[Stored records]

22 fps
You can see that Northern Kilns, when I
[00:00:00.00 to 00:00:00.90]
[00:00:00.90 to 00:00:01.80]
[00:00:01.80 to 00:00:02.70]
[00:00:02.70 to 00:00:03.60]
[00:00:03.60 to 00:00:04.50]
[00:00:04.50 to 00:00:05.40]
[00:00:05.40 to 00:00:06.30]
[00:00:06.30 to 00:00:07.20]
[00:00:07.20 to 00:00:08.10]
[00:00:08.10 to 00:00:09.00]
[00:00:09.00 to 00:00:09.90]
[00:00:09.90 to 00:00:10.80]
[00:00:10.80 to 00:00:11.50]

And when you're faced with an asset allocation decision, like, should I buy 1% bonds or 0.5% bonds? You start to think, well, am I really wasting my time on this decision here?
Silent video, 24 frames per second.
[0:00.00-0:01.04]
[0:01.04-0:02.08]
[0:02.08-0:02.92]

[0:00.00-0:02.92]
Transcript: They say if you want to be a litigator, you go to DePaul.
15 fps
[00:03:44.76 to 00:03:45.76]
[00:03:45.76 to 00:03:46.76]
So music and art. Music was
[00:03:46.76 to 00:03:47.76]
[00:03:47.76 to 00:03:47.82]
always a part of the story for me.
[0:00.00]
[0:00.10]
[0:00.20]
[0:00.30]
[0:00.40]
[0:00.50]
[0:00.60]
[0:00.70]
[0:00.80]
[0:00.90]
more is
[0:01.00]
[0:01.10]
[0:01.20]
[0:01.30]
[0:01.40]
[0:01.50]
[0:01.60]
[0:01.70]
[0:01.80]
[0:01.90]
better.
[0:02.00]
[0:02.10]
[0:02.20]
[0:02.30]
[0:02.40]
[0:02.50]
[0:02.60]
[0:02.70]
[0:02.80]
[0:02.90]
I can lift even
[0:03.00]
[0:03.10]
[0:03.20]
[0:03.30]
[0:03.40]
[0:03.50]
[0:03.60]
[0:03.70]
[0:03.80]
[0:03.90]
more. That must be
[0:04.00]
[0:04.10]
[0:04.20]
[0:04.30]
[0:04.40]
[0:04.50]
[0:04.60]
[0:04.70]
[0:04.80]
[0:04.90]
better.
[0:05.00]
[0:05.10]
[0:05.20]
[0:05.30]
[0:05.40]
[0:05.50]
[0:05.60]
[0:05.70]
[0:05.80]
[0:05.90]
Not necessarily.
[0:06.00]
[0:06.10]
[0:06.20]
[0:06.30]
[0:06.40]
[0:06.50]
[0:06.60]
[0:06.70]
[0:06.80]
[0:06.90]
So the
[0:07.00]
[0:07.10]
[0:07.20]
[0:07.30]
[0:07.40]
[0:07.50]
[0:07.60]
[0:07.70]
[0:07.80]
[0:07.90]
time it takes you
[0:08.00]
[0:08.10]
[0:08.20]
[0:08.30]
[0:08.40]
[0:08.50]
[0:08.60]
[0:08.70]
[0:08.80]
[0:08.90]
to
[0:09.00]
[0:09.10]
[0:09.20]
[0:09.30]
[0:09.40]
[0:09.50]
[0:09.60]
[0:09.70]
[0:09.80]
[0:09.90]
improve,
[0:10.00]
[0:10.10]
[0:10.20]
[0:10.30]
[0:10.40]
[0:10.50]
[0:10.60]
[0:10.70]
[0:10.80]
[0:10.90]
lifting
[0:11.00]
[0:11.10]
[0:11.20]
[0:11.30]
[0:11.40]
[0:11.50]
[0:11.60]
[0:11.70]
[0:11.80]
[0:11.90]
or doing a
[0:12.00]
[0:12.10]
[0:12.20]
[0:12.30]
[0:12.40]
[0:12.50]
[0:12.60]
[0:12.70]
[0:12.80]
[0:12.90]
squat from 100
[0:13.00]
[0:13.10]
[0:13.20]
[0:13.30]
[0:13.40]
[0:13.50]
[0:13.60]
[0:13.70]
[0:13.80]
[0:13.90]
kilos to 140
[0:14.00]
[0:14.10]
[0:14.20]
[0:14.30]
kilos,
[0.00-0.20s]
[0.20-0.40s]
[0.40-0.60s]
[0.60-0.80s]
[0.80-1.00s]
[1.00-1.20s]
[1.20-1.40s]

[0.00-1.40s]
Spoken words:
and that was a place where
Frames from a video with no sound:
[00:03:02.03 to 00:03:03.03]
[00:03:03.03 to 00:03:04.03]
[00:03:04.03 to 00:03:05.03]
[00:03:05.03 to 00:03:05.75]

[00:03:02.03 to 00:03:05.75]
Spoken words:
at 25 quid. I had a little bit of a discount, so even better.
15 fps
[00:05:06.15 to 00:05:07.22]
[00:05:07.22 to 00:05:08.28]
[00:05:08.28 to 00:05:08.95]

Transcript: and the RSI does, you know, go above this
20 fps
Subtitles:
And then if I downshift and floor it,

Try it: Transcribe all entries exactly as they are given.

Exercise response:
22 fps
You can see that Northern Kilns, when I
[00:00:00.00 to 00:00:00.90]
[00:00:00.90 to 00:00:01.80]
[00:00:01.80 to 00:00:02.70]
[00:00:02.70 to 00:00:03.60]
[00:00:03.60 to 00:00:04.50]
[00:00:04.50 to 00:00:05.40]
[00:00:05.40 to 00:00:06.30]
[00:00:06.30 to 00:00:07.20]
[00:00:07.20 to 00:00:08.10]
[00:00:08.10 to 00:00:09.00]
[00:00:09.00 to 00:00:09.90]
[00:00:09.90 to 00:00:10.80]
[00:00:10.80 to 00:00:11.50]

And when you're faced with an asset allocation decision, like, should I buy 1% bonds or 0.5% bonds? You start to think, well, am I really wasting my time on this decision here?
Silent video, 24 frames per second.
[0:00.00-0:01.04]
[0:01.04-0:02.08]
[0:02.08-0:02.92]

[0:00.00-0:02.92]
Transcript: They say if you want to be a litigator, you go to DePaul.
15 fps
[00:03:44.76 to 00:03:45.76]
[00:03:45.76 to 00:03:46.76]
So music and art. Music was
[00:03:46.76 to 00:03:47.76]
[00:03:47.76 to 00:03:47.82]
always a part of the story for me.
[0:00.00]
[0:00.10]
[0:00.20]
[0:00.30]
[0:00.40]
[0:00.50]
[0:00.60]
[0:00.70]
[0:00.80]
[0:00.90]
more is
[0:01.00]
[0:01.10]
[0:01.20]
[0:01.30]
[0:01.40]
[0:01.50]
[0:01.60]
[0:01.70]
[0:01.80]
[0:01.90]
better.
[0:02.00]
[0:02.10]
[0:02.20]
[0:02.30]
[0:02.40]
[0:02.50]
[0:02.60]
[0:02.70]
[0:02.80]
[0:02.90]
I can lift even
[0:03.00]
[0:03.10]
[0:03.20]
[0:03.30]
[0:03.40]
[0:03.50]
[0:03.60]
[0:03.70]
[0:03.80]
[0:03.90]
more. That must be
[0:04.00]
[0:04.10]
[0:04.20]
[0:04.30]
[0:04.40]
[0:04.50]
[0:04.60]
[0:04.70]
[0:04.80]
[0:04.90]
better.
[0:05.00]
[0:05.10]
[0:05.20]
[0:05.30]
[0:05.40]
[0:05.50]
[0:05.60]
[0:05.70]
[0:05.80]
[0:05.90]
Not necessarily.
[0:06.00]
[0:06.10]
[0:06.20]
[0:06.30]
[0:06.40]
[0:06.50]
[0:06.60]
[0:06.70]
[0:06.80]
[0:06.90]
So the
[0:07.00]
[0:07.10]
[0:07.20]
[0:07.30]
[0:07.40]
[0:07.50]
[0:07.60]
[0:07.70]
[0:07.80]
[0:07.90]
time it takes you
[0:08.00]
[0:08.10]
[0:08.20]
[0:08.30]
[0:08.40]
[0:08.50]
[0:08.60]
[0:08.70]
[0:08.80]
[0:08.90]
to
[0:09.00]
[0:09.10]
[0:09.20]
[0:09.30]
[0:09.40]
[0:09.50]
[0:09.60]
[0:09.70]
[0:09.80]
[0:09.90]
improve,
[0:10.00]
[0:10.10]
[0:10.20]
[0:10.30]
[0:10.40]
[0:10.50]
[0:10.60]
[0:10.70]
[0:10.80]
[0:10.90]
lifting
[0:11.00]
[0:11.10]
[0:11.20]
[0:11.30]
[0:11.40]
[0:11.50]
[0:11.60]
[0:11.70]
[0:11.80]
[0:11.90]
or doing a
[0:12.00]
[0:12.10]
[0:12.20]
[0:12.30]
[0:12.40]
[0:12.50]
[0:12.60]
[0:12.70]
[0:12.80]
[0:12.90]
squat from 100
[0:13.00]
[0:13.10]
[0:13.20]
[0:13.30]
[0:13.40]
[0:13.50]
[0:13.60]
[0:13.70]
[0:13.80]
[0:13.90]
kilos to 140
[0:14.00]
[0:14.10]
[0:14.20]
[0:14.30]
kilos,
[0.00-0.20s]
[0.20-0.40s]
[0.40-0.60s]
[0.60-0.80s]
[0.80-1.00s]
[1.00-1.20s]
[1.20-1.40s]

[0.00-1.40s]
Spoken words:
and that was a place where
Frames from a video with no sound:
[00:03:02.03 to 00:03:03.03]
[00:03:03.03 to 00:03:04.03]
[00:03:04.03 to 00:03:05.03]
[00:03:05.03 to 00:03:05.75]

[00:03:02.03 to 00:03:05.75]
Spoken words:
at 25 quid. I had a little bit of a discount, so even better.
15 fps
[00:05:06.15 to 00:05:07.22]
[00:05:07.22 to 00:05:08.28]
[00:05:08.28 to 00:05:08.95]

Transcript: and the RSI does, you know, go above this
20 fps
Subtitles:
And then if I downshift and floor it,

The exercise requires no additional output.